La Contraloría General de la República cruzó datos entre la PDI, Fonasa, las Isapres y las bases de funcionarios públicos. El resultado: decenas de miles de trabajadores —algunos incluso con más de 30 entradas y salidas del país en un solo periodo de reposo— utilizaron un instrumento creado para proteger la salud como un salvoconducto para el abuso. En total, más de 35.000 licencias podrían estar viciadas.
Este hecho golpea con fuerza al Estado, no solo porque pone en entredicho la probidad del funcionariado, sino porque afecta directamente la confianza ciudadana en sus instituciones. Y aunque es verdad que este fenómeno no se limita al sector público —seguramente en el mundo privado ocurre algo similar— lo público es simbólicamente distinto: es de todos, y por lo tanto, exige más.
En este contexto, resulta imperioso reforzar los mecanismos de control y fiscalización, como el rol del COMPIN en la validación y seguimiento de licencias médicas. Pero reducir el problema a un tema de control es insuficiente. Este escándalo revela una herida mucho más profunda: la urgencia de un cambio cultural en Chile.
Vivimos en una sociedad que, por décadas, ha cultivado un tipo de astucia mal entendida. El que “se pasa de listo”, el que “se las arregla” o el que “hace la trampa sin que lo pillen” es visto muchas veces como un ejemplo de viveza, no de corrupción. Esta lógica perversa está tan arraigada que ha contaminado incluso la red de protección social. No se trata solo de funcionarios que engañan al sistema para irse de viaje: se trata de personas que abusan de recursos que están diseñados para proteger a quienes realmente los necesitan. Y eso tiene un costo no solo fiscal, sino también humano.
Este tipo de prácticas no solo despilfarran dinero público —es decir, el dinero de todos nosotros— sino que debilitan la red institucional que sostiene a los más vulnerables. Porque cuando se banaliza la licencia médica, también se socava la credibilidad del sistema para quienes sí necesitan ese resguardo, generando desconfianza, estigmatización y burocracia excesiva.
Necesitamos urgentemente revalorizar lo público. Hoy más que nunca, es fundamental formar no solo profesionales técnicamente competentes, sino ciudadanos éticos, con una conciencia clara de que los bienes comunes no son “de nadie”, sino de todos y todas. Y eso empieza en la sala de clases, en los hogares, en los medios de comunicación, y en la formación cívica que tanto hemos descuidado.

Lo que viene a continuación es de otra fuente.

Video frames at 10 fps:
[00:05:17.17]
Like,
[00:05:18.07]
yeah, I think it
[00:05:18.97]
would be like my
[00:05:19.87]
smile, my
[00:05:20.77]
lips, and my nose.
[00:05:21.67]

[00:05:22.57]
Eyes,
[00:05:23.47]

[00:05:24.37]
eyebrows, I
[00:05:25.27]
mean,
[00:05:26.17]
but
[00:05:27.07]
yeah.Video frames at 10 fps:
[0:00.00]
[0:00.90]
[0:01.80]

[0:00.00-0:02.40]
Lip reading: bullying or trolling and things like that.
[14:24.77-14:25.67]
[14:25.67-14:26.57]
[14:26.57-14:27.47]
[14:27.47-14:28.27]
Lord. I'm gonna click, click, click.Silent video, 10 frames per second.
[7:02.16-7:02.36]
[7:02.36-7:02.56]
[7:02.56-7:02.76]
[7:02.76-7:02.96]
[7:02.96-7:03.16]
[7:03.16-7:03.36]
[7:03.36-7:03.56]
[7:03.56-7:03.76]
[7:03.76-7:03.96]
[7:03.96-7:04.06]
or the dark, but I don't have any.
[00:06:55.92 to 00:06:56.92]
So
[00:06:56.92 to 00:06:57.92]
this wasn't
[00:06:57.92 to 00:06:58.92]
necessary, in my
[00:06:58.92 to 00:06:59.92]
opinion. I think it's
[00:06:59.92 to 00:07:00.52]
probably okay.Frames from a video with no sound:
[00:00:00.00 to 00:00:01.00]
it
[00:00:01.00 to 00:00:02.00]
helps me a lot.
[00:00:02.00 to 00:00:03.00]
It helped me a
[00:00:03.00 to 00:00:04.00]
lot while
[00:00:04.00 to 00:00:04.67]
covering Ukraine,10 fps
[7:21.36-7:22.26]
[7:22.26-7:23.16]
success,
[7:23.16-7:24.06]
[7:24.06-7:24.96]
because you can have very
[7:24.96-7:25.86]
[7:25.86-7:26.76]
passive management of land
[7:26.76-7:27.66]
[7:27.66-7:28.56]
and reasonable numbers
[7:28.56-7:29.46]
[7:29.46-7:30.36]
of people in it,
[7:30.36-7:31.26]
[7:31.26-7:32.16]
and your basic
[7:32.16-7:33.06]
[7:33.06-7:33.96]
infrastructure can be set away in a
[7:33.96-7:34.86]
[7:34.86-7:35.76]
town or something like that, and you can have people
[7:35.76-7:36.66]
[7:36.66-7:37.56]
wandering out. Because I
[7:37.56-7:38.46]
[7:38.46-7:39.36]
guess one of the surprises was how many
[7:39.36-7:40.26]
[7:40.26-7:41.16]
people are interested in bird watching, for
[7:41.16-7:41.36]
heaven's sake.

Culpar exclusivamente a la clase dirigente es fácil. Pero este fenómeno muestra que la crisis de ética y civismo es sistémica. Si no asumimos que la corrupción cotidiana también es responsabilidad nuestra —como ciudadanos, trabajadores y miembros de una comunidad—, difícilmente podremos reconstruir la legitimidad de nuestras instituciones.
Lo que está en juego no es solo el uso correcto de una licencia médica. Es la salud moral del país, y la salud del pacto social en cual nuestra frágil sociedad descansa.